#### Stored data
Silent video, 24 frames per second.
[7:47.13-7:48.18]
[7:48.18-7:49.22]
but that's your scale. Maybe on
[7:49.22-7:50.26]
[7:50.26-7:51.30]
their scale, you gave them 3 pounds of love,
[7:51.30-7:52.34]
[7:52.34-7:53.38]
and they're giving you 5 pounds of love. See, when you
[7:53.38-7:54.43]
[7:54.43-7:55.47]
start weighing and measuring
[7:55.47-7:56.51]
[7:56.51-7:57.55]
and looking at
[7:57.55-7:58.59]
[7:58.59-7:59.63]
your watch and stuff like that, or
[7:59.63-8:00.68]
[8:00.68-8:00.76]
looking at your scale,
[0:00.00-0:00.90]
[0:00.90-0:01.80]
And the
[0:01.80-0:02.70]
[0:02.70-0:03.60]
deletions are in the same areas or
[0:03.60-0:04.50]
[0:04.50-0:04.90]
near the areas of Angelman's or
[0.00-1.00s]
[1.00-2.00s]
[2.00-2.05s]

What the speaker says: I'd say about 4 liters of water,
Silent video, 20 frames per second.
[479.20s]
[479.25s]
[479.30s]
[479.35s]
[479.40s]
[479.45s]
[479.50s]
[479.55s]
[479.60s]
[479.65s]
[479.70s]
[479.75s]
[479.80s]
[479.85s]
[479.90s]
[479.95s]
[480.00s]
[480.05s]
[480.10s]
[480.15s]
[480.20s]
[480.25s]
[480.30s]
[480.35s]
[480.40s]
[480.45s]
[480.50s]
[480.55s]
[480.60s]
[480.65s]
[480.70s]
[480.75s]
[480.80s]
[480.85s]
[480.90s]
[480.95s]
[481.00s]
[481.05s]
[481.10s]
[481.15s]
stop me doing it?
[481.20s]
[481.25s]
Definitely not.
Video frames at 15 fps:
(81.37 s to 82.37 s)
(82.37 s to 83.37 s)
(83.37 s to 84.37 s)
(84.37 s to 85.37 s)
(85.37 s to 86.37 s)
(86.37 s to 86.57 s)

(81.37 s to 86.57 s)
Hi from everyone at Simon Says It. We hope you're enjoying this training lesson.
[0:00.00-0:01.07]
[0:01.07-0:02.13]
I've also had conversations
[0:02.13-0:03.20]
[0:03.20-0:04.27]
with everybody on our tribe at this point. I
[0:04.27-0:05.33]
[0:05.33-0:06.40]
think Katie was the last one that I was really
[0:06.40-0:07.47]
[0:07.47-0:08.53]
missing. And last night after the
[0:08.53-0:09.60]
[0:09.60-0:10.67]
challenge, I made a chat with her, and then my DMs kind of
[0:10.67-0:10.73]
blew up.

#### Exercise
Report the number of lines in the records that include the string "Silent", and write no other words.

#### Exercise output
2